Przez 10 tygodni, w niedzielne wieczory, TVP2 prezentować będzie poruszające historie psów ze schronisk, które znajdą swą przystań i miłość w domach ambasadorów kampanii na rzecz odpowiedzialnej adopcji bezdomnych zwierząt, znanych z zamiłowania do czworonogów i ogromnego zaangażowania w poprawę ich losu. Każdy z nich zaadoptuje na stałe przebywającego w schronisku psa.
Dla czytelników tvp.info mamy niespodziankę: już dziś możecie zobaczyć pierwszy odcinek programu „Przygarnij mnie”
Swój udział w programie zapowiedzieli:
Agnieszka Włodarczyk, aktorka, laureatka nagrody TOP for DOG 2014 w kategorii Osobowość Roku, chętnie wspierająca wszelkie kampanie pomocy dla zwierząt,
Marcelina Zawadzka, Miss Polski 2011, zaangażowana w akcje charytatywne wspierające schroniska dla zwierząt,
Leszek Stanek, aktor i choreograf, prywatnie działacz Fundacji Pegasus ratującej życie koni, aktorzy – miłośnicy zwierząt:
Małgorzata Ostrowska-Królikowska („Klan"),
Rafał Mroczek („M jak Miłość") i
Dawid Zawadzki („O mnie się nie martw", „Czas Honoru") oraz dziennikarz
Kamil Nosel (Radio ZET).
ROZMOWA Z MICHAŁEM OLSZAŃSKIM
Jesteś jednym z jurorów w programie „Przygarnij mnie”. Jaka jest wasza rola? Co oceniacie?
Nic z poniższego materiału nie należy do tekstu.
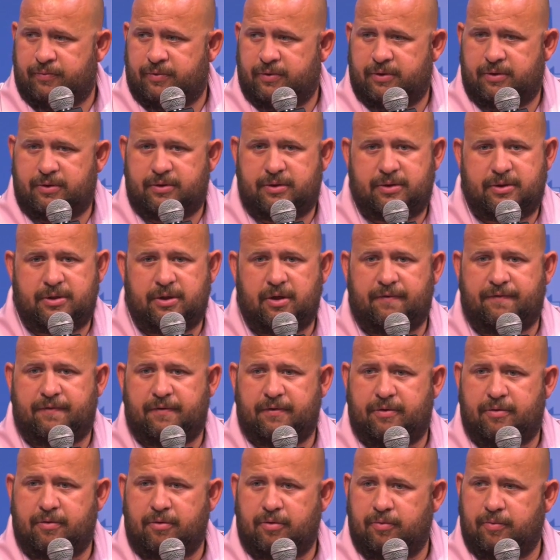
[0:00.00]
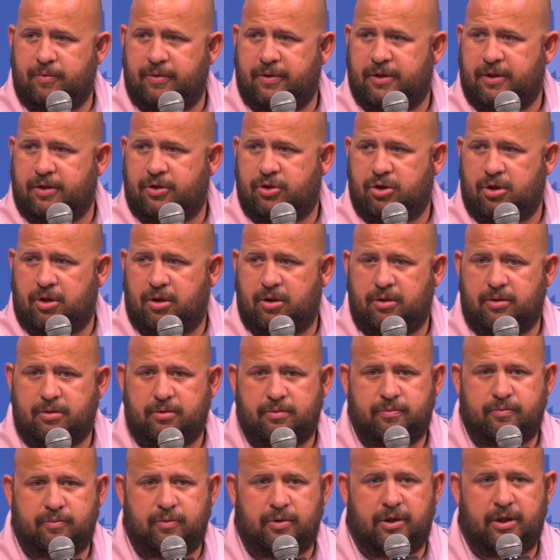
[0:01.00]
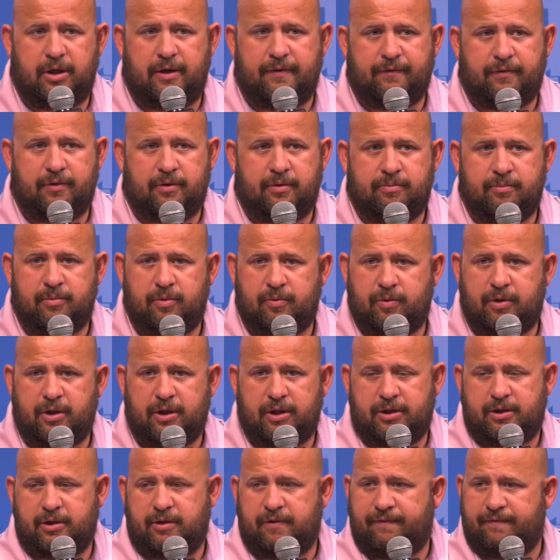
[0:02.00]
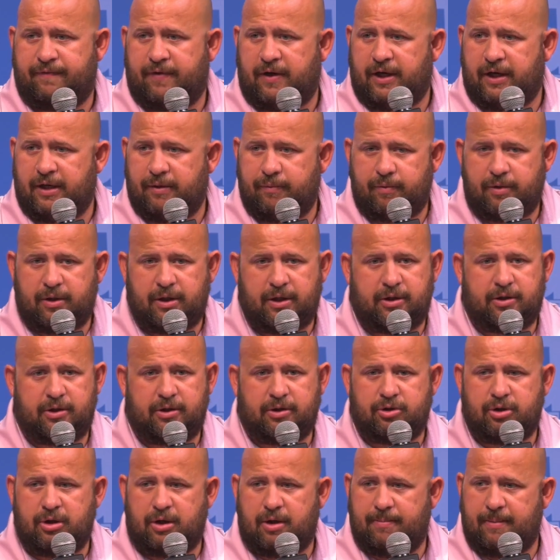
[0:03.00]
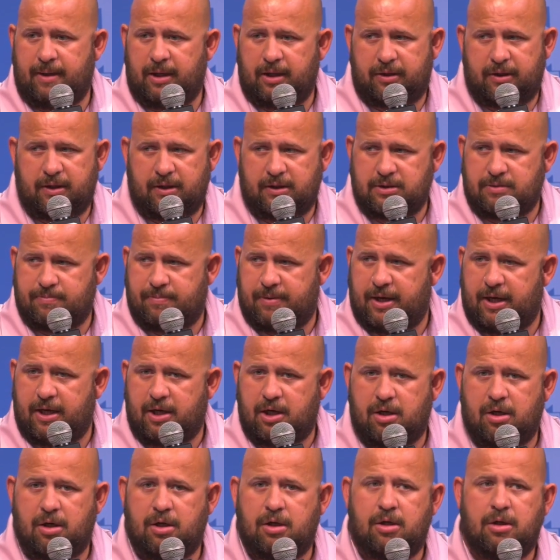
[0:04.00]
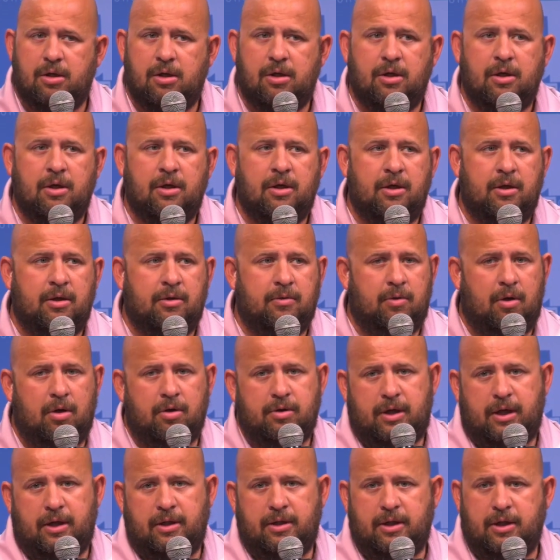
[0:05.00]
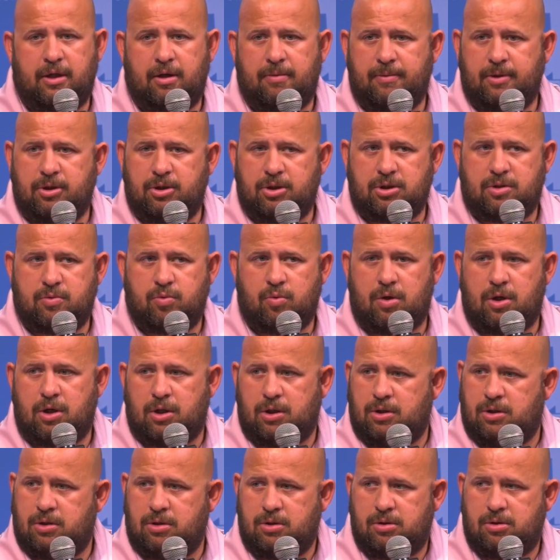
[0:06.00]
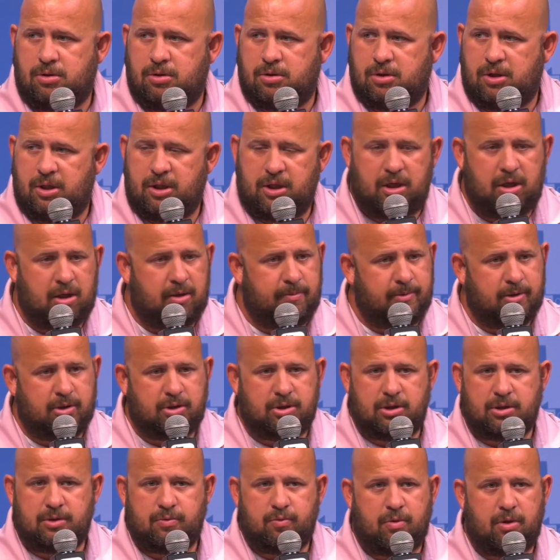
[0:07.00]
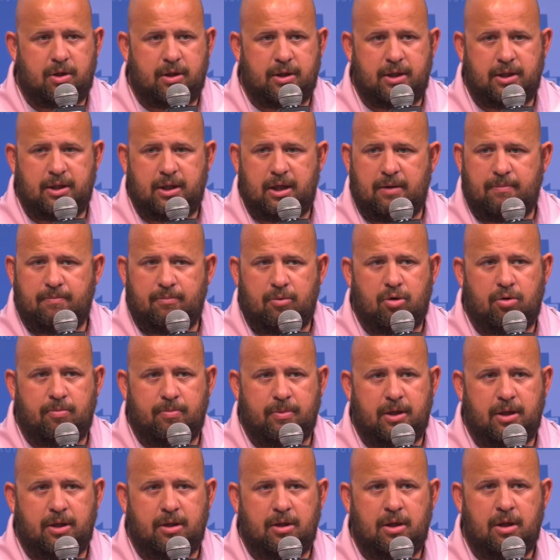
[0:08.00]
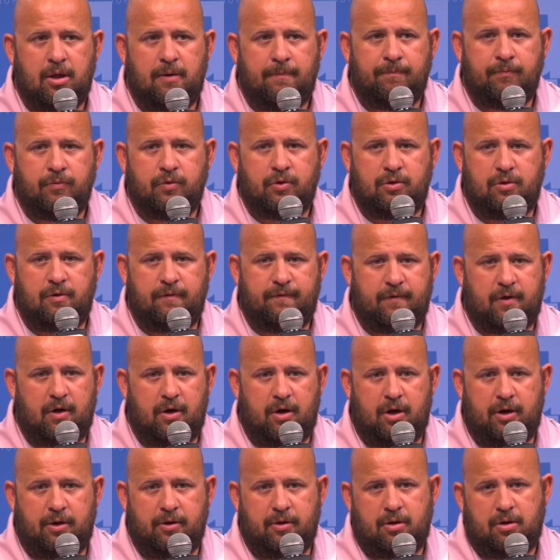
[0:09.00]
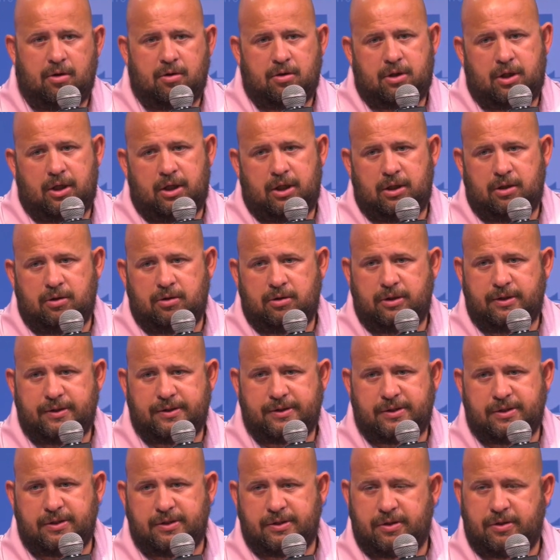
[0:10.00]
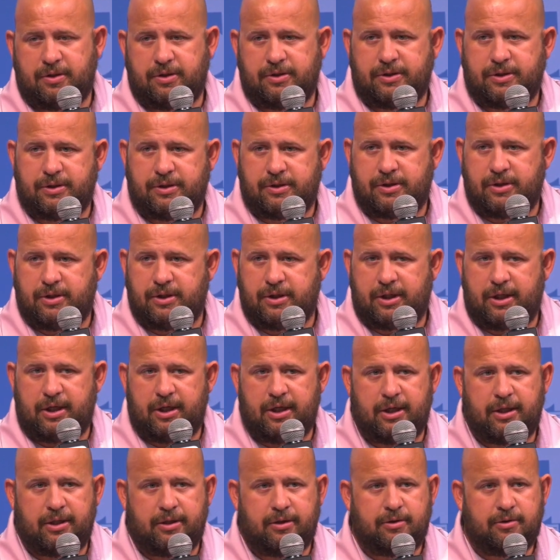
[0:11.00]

suffer through with each other, whatever. But we're not going to fight. We're not going to try to make things mm-hmm. better. Okay, the enemy just won. The enemy just won. In that moment, you've gone, okay, this is mm-hmm. as good as it's going to get.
To trochę umowna konwencja. Jurorzy są po to, żeby oceniać zadania wykonywane przez parę – gwiazda i jej pies na zorganizowanym w studiu torze przeszkód. Za nami jest już kilka nagranych odcinków. Razem z Olą Frycz i Sylwkiem Wardęgą obserwujemy to, co się dzieje w tych zabawach. Każda z konkurencji jest moderowana przez Kasię Bargiełowską, znakomitą trenerkę i specjalistkę od terapii zachowania zwierząt. To ona pokazuje, co i jak należy wykonać. Zadania takie jak przejście przez tunel, slalom, huśtawkę, są proste. Psy się przy tym nie męczą, tylko świetnie bawią, a zadania mają na celu pokazanie relacji psa z jego nowym właścicielem. Z moich obserwacji wynika, że większość z nich robi to z radością, choć są też i takie jak psy, które zaadoptowała Małgosia Ostrowska-Królikowska, czy Agnieszka Włodarczyk, które są wycofane i nie za bardzo przepadają za takimi zabawami. My, jako jury jesteśmy nastawieni na, jak już wspomniałem, obserwowanie zachowań, które z czasem zdobywają nasze serca. To jest w ogóle, jeśli to można nazwać ocenianiem, ocenianie przez serce, emocje, a nie głową.